Collected data entries:
•••••

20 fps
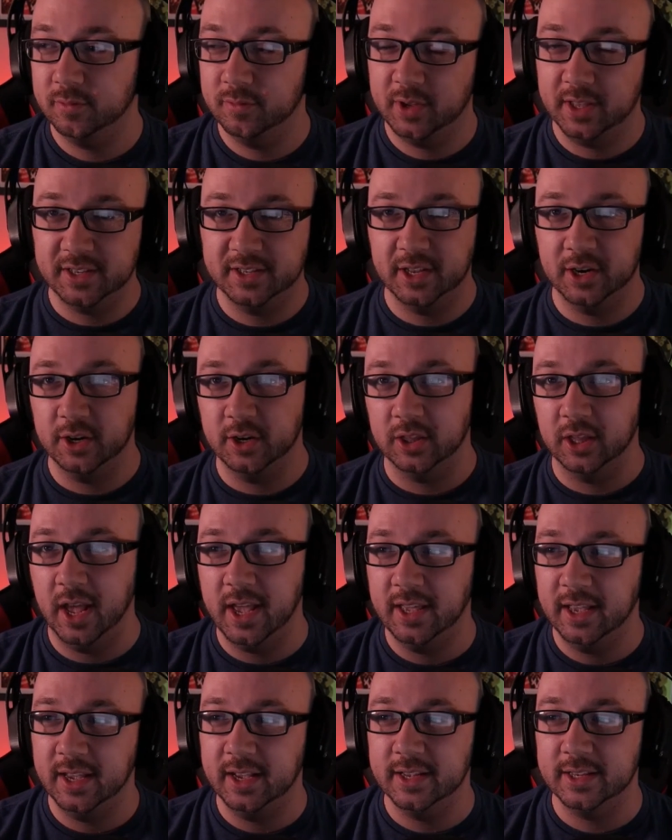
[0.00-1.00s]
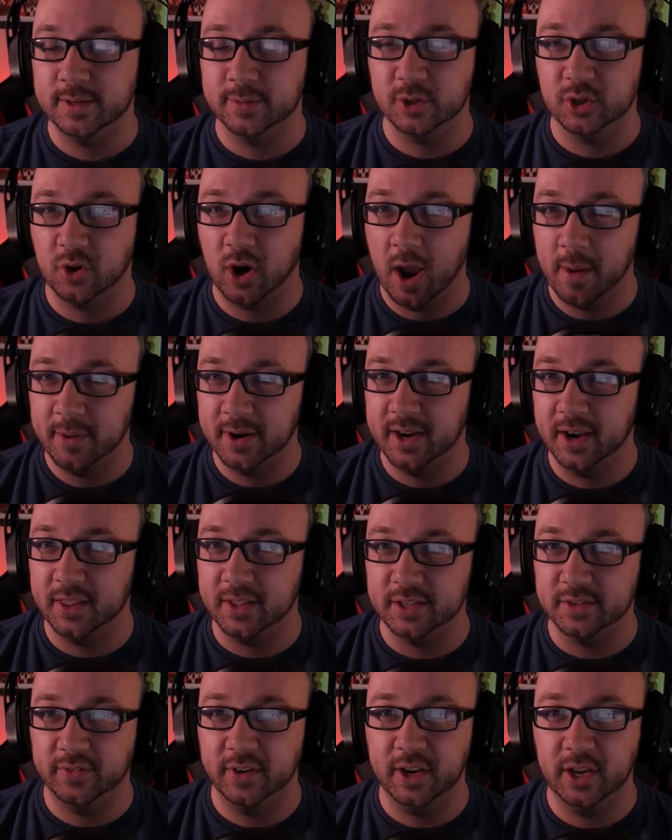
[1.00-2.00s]
consider liking and subscribing to
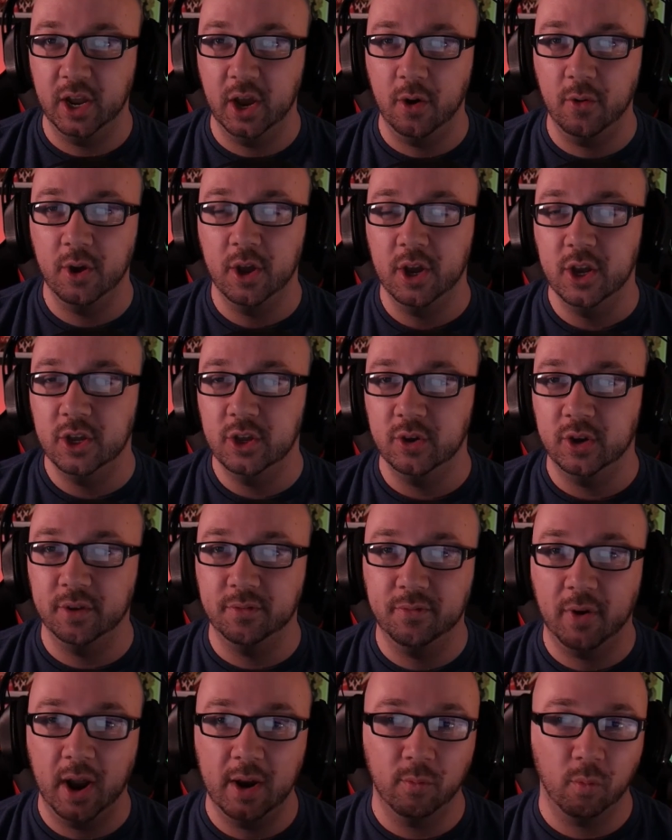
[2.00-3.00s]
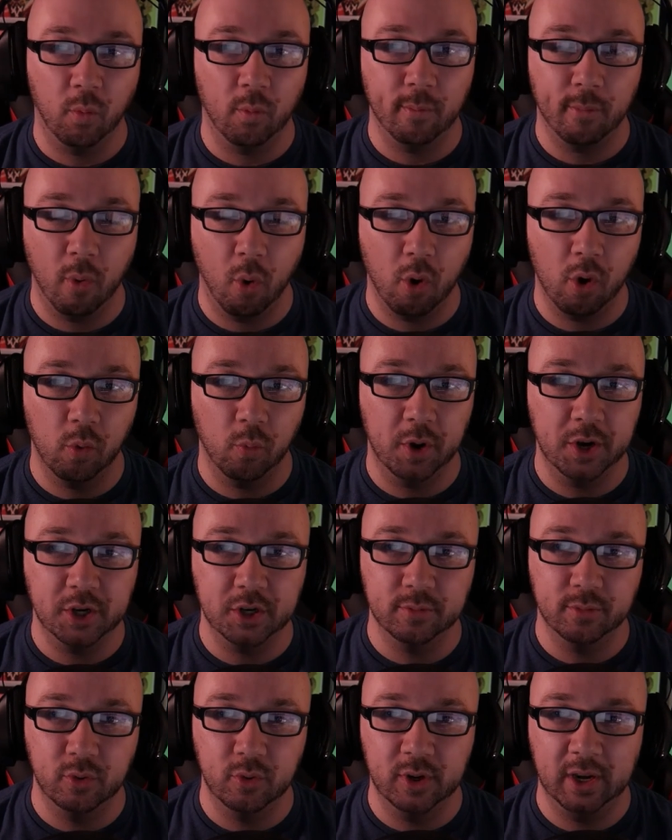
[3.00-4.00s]
this video. You can find more
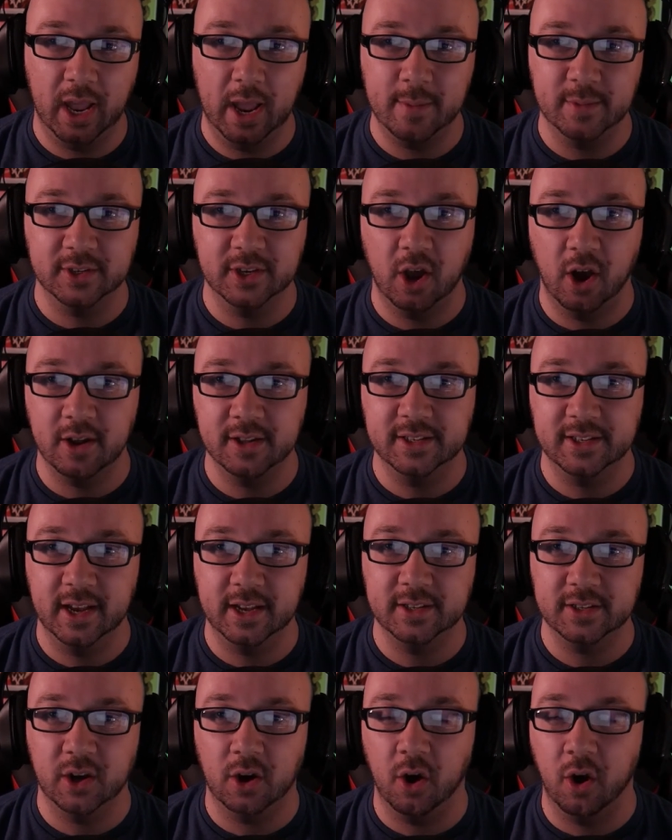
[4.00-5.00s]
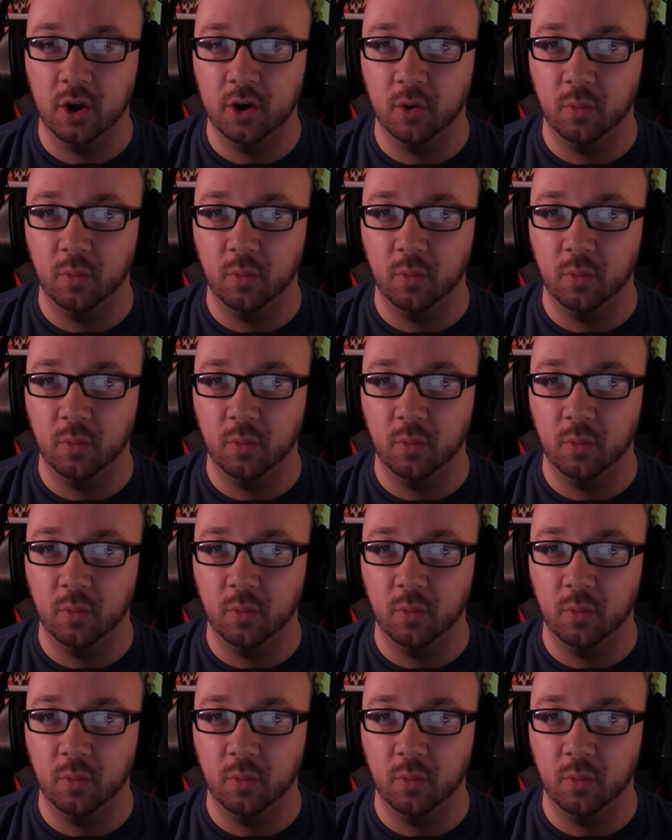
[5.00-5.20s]
Wintermoon Games content on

•••••

ASSIGNMENT — Copy the entries above verbatim. Pictures do not belong in the copy.

ANSWER BOX —
20 fps
[0.00-1.00s]
[1.00-2.00s]
consider liking and subscribing to
[2.00-3.00s]
[3.00-4.00s]
this video. You can find more
[4.00-5.00s]
[5.00-5.20s]
Wintermoon Games content on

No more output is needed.